- **TASK DIRECTIONS**: Please copy the data below exactly, from its first line through the line holding "(109.99 s to 110.31 s)", and skip the pictures.

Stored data

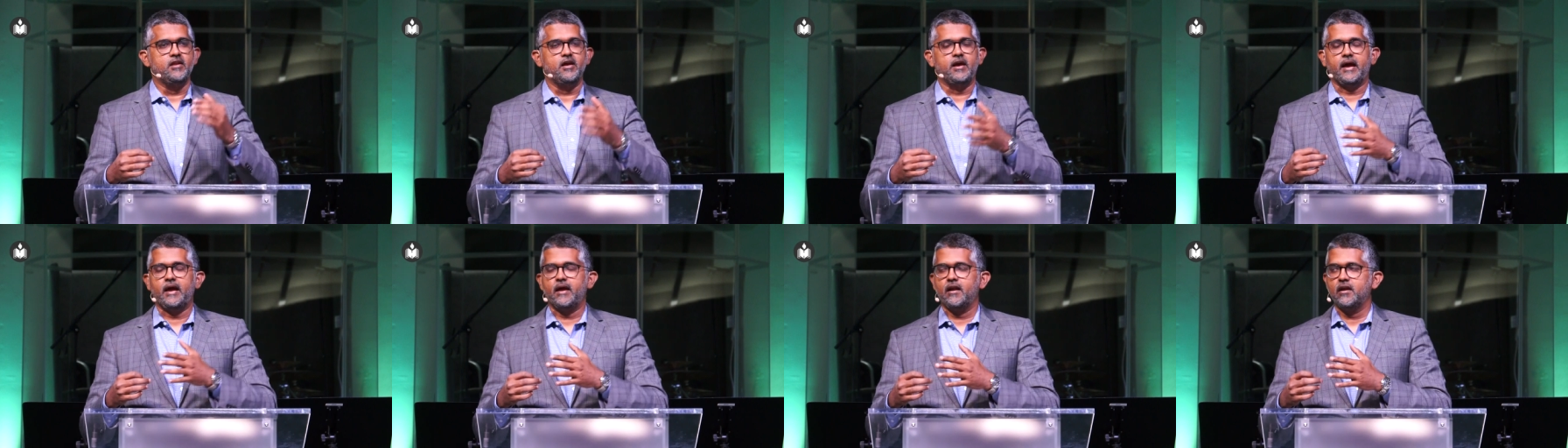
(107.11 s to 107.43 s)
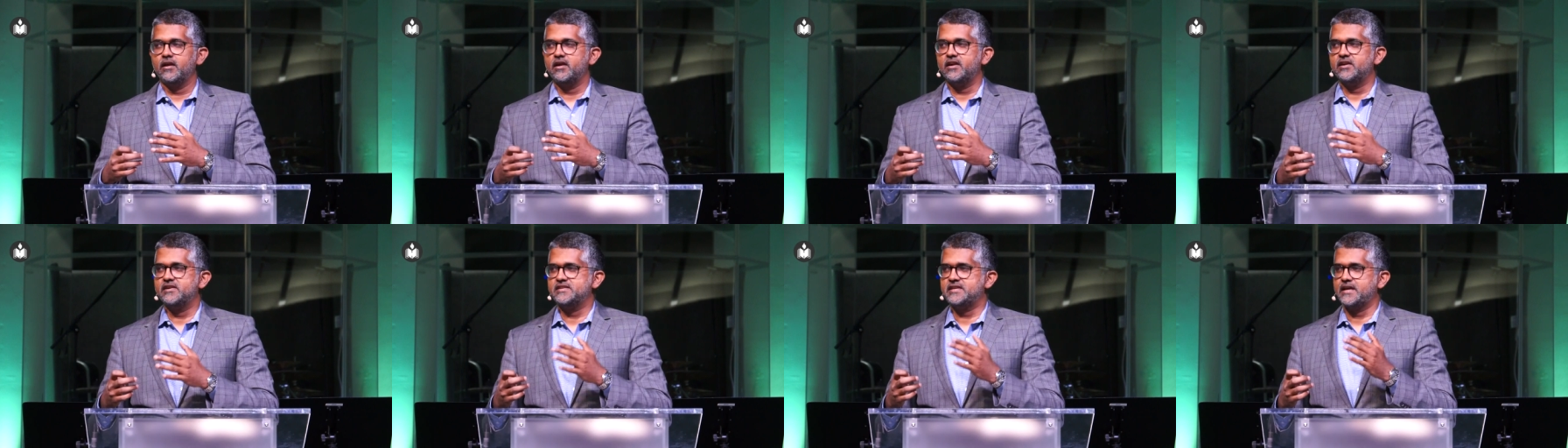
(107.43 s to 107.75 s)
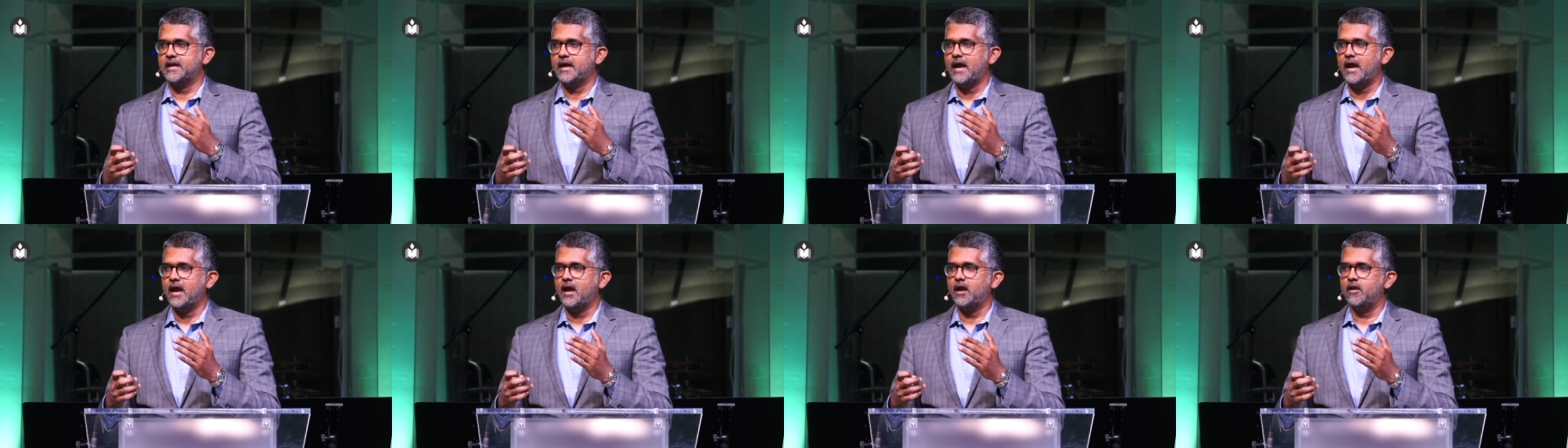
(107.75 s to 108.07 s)
the elders
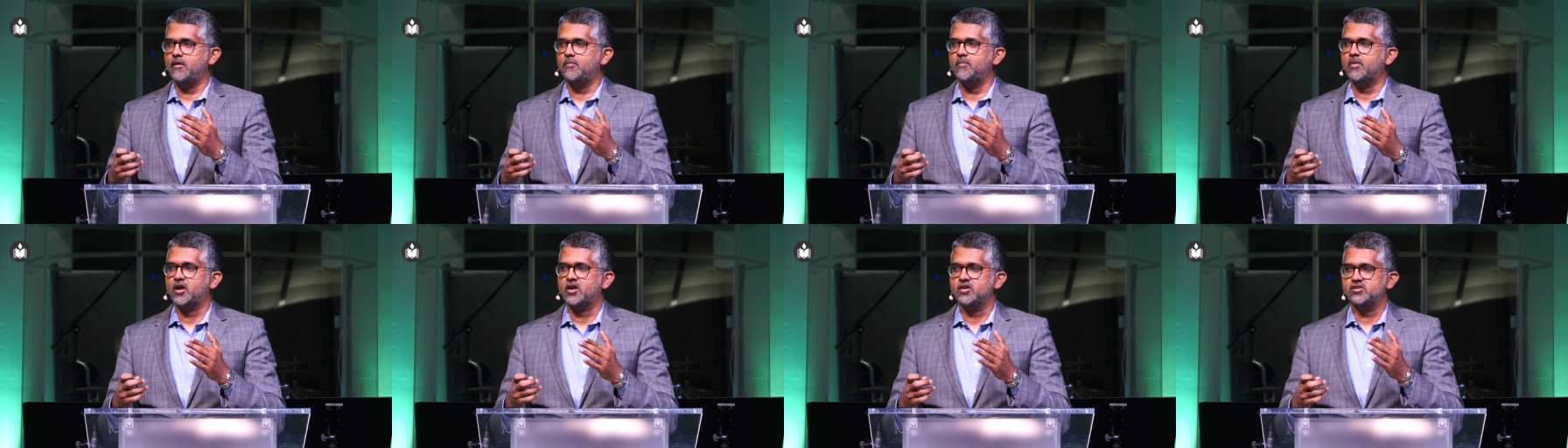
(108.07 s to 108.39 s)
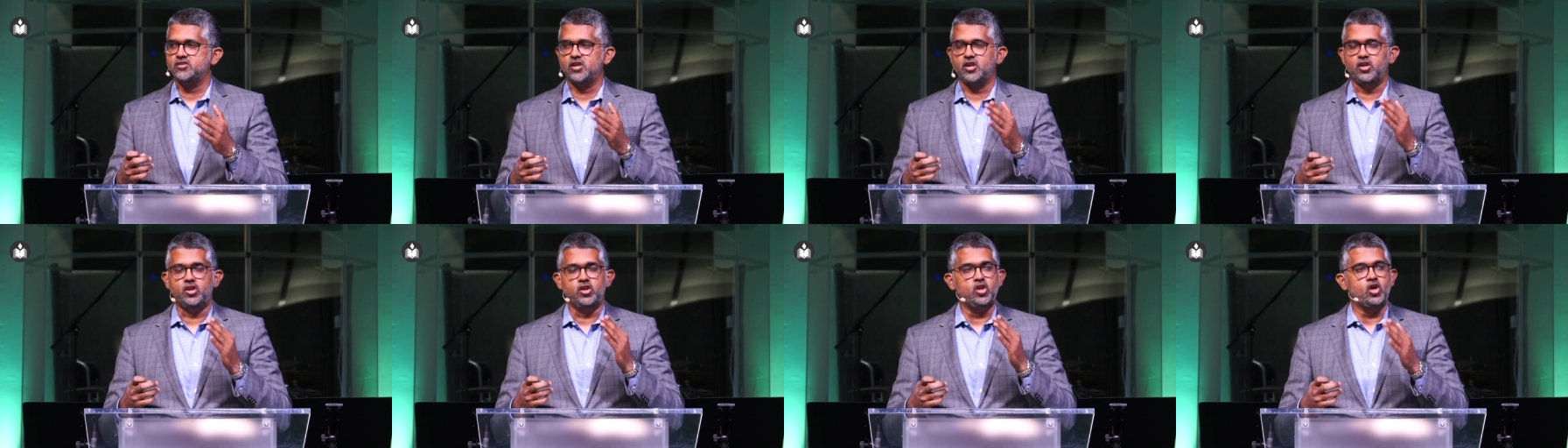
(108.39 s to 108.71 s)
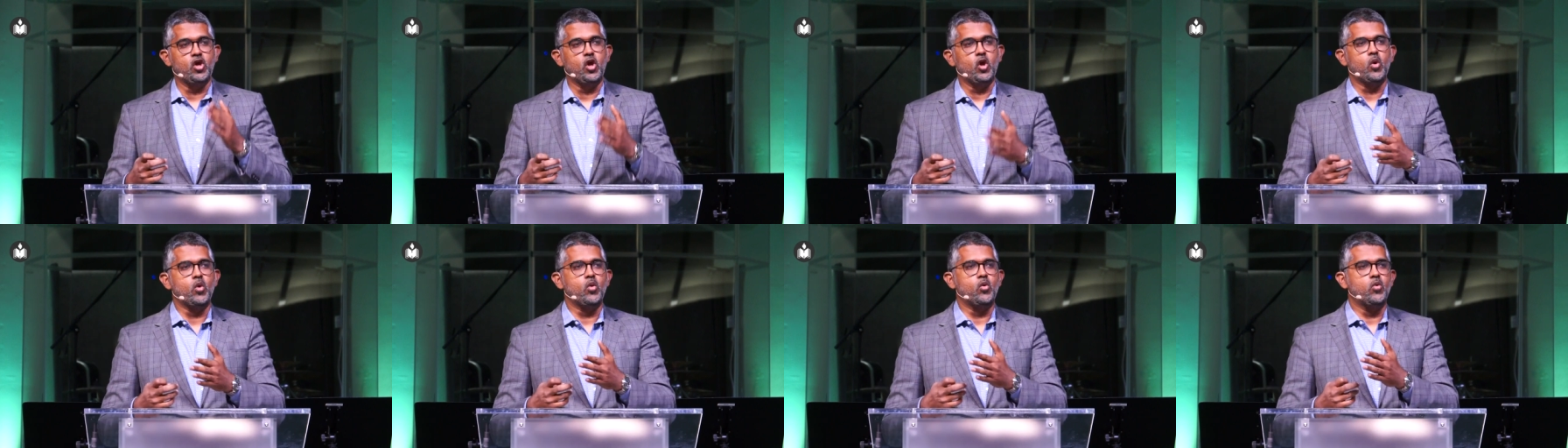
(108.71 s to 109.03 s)
again because he
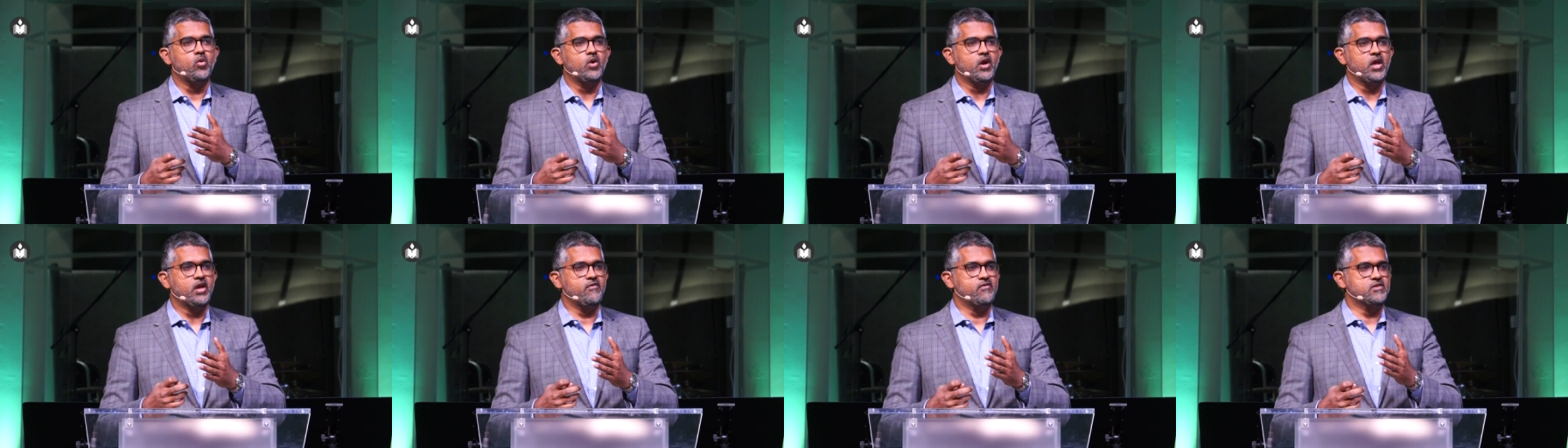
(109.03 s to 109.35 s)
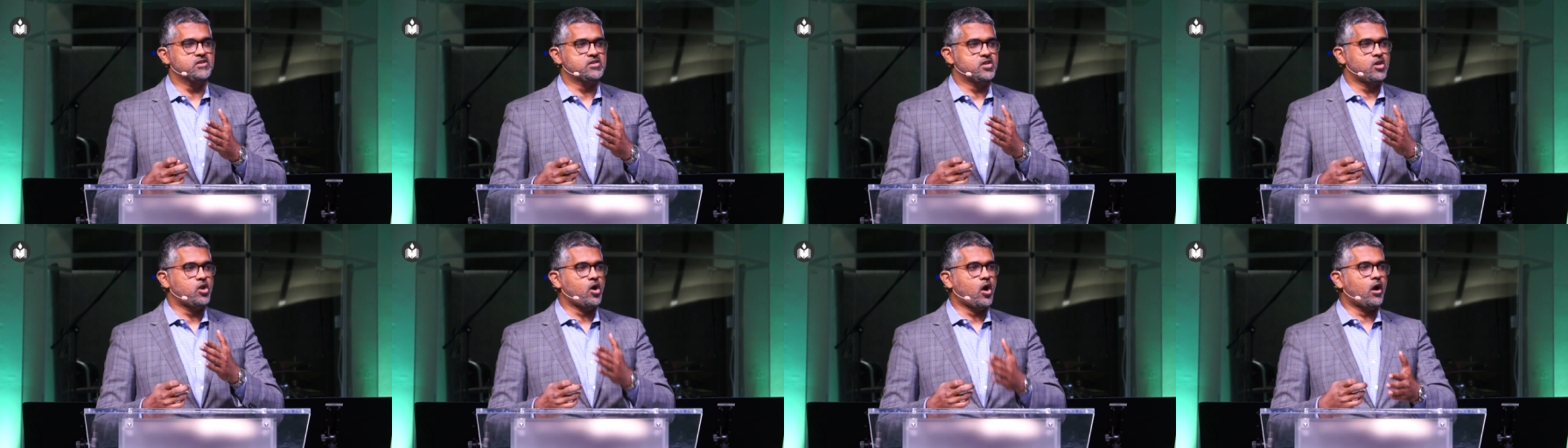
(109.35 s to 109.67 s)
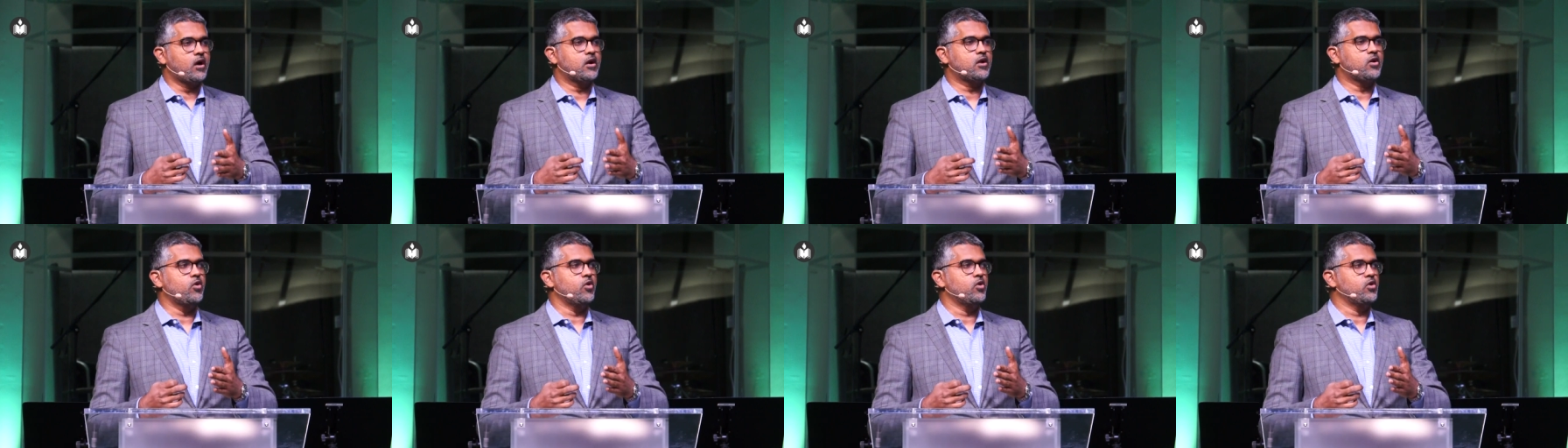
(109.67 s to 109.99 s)
knew he was
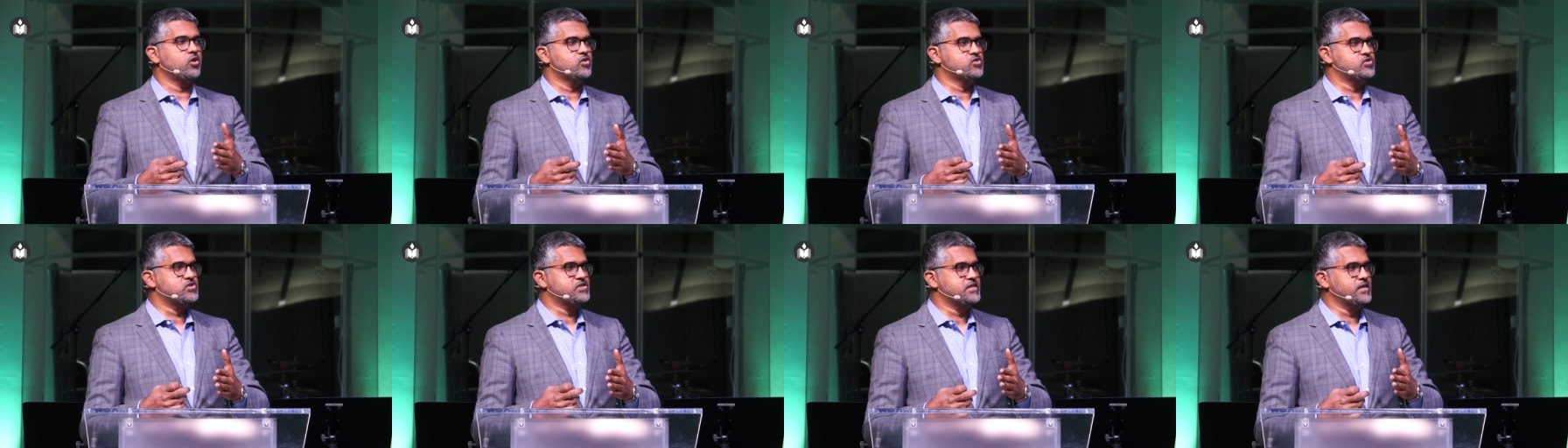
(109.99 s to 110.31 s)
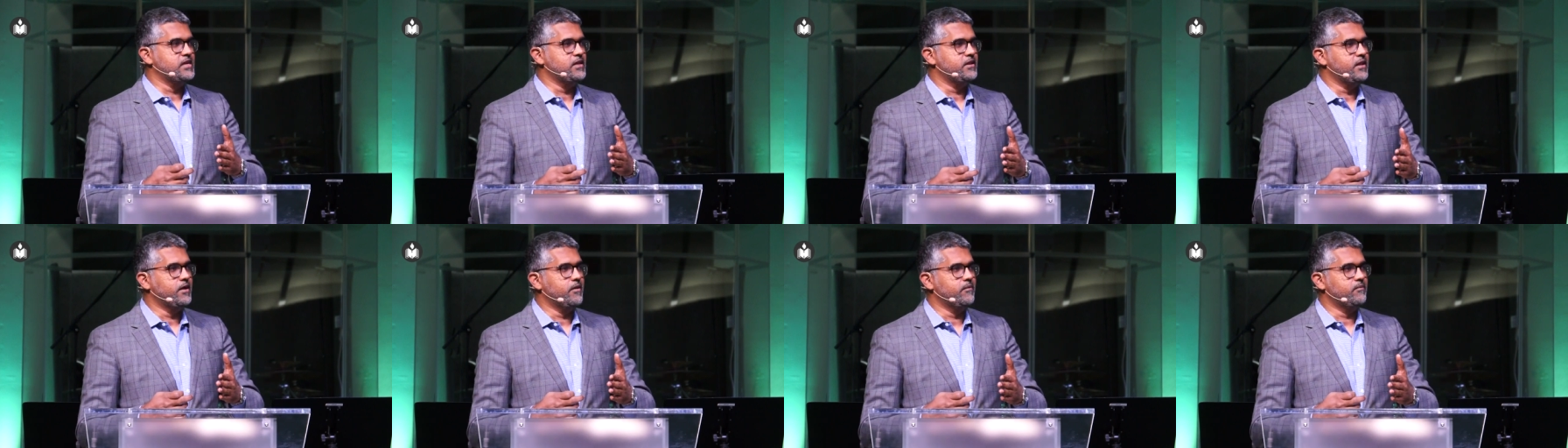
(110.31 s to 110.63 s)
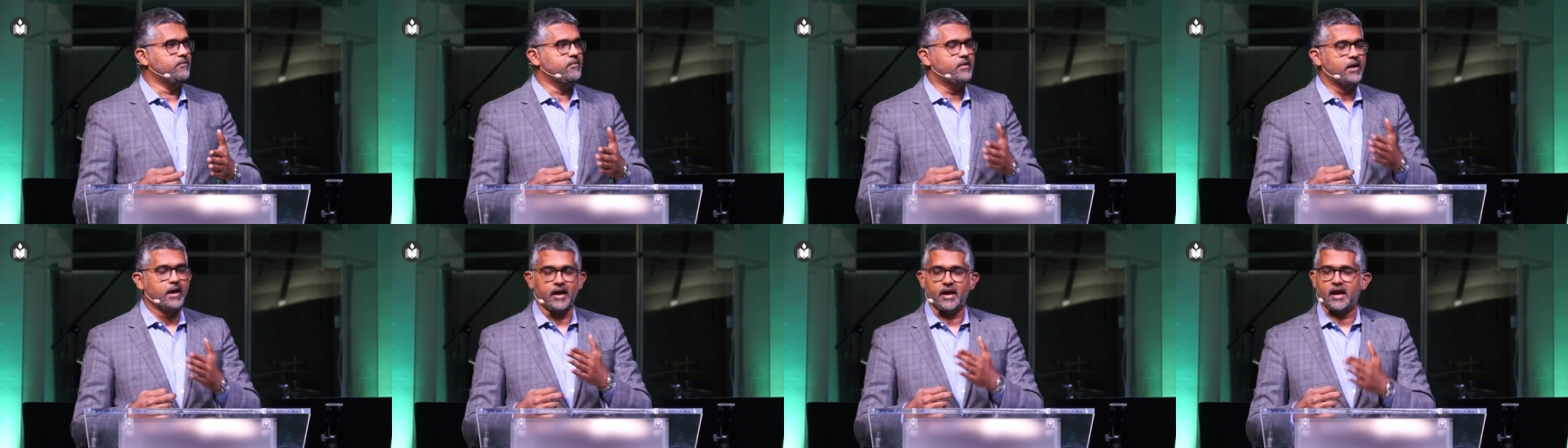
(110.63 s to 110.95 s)
not going to see
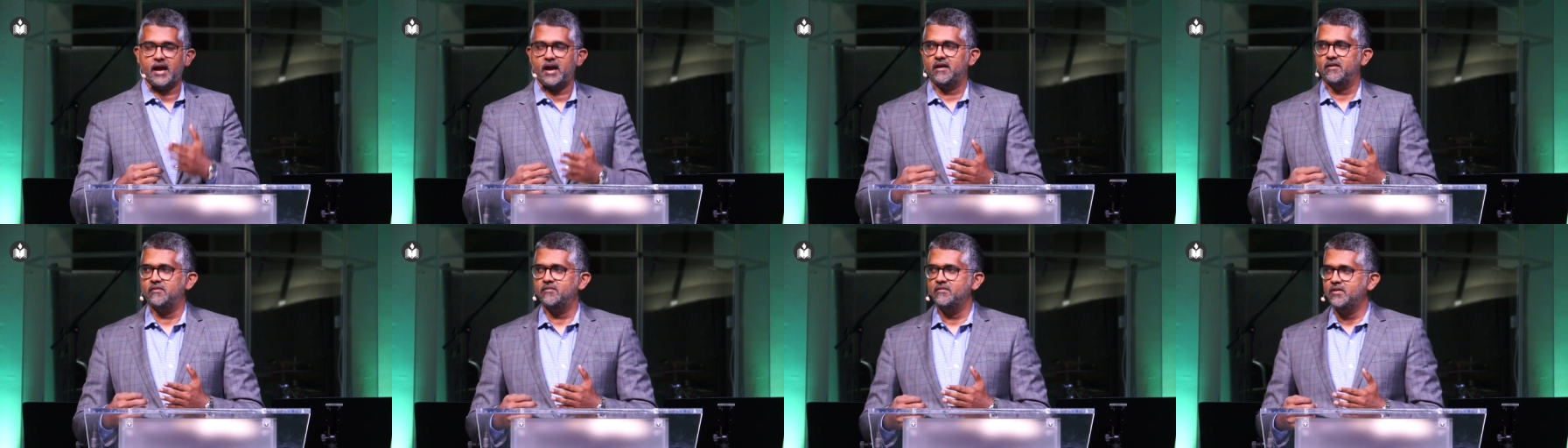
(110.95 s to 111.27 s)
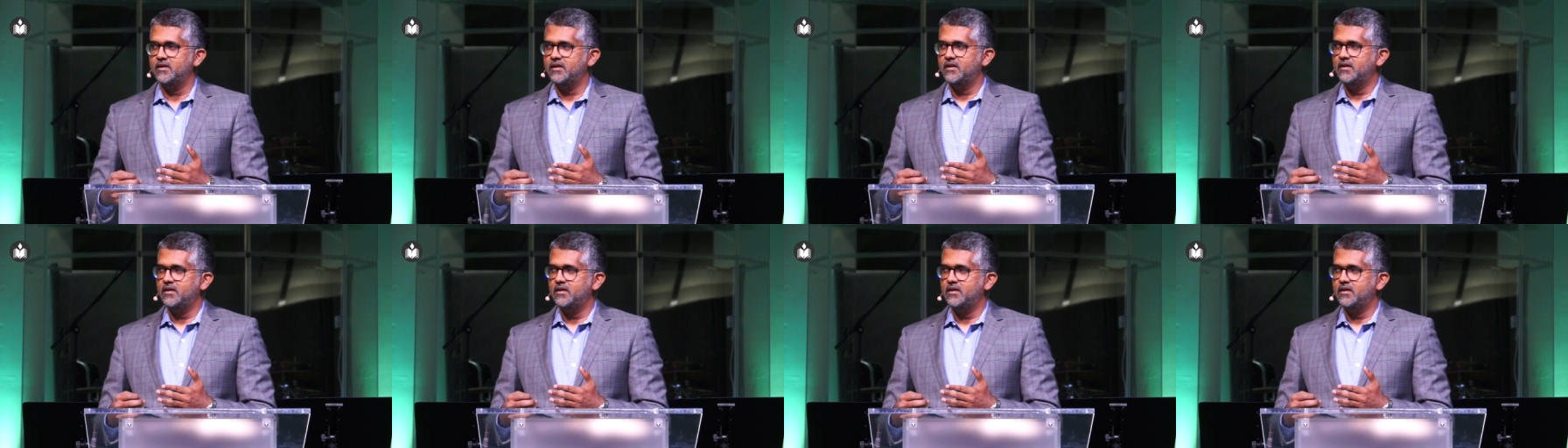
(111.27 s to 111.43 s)
them again.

- **TASK RESPONSE**:
(107.11 s to 107.43 s)
(107.43 s to 107.75 s)
(107.75 s to 108.07 s)
the elders
(108.07 s to 108.39 s)
(108.39 s to 108.71 s)
(108.71 s to 109.03 s)
again because he
(109.03 s to 109.35 s)
(109.35 s to 109.67 s)
(109.67 s to 109.99 s)
knew he was
(109.99 s to 110.31 s)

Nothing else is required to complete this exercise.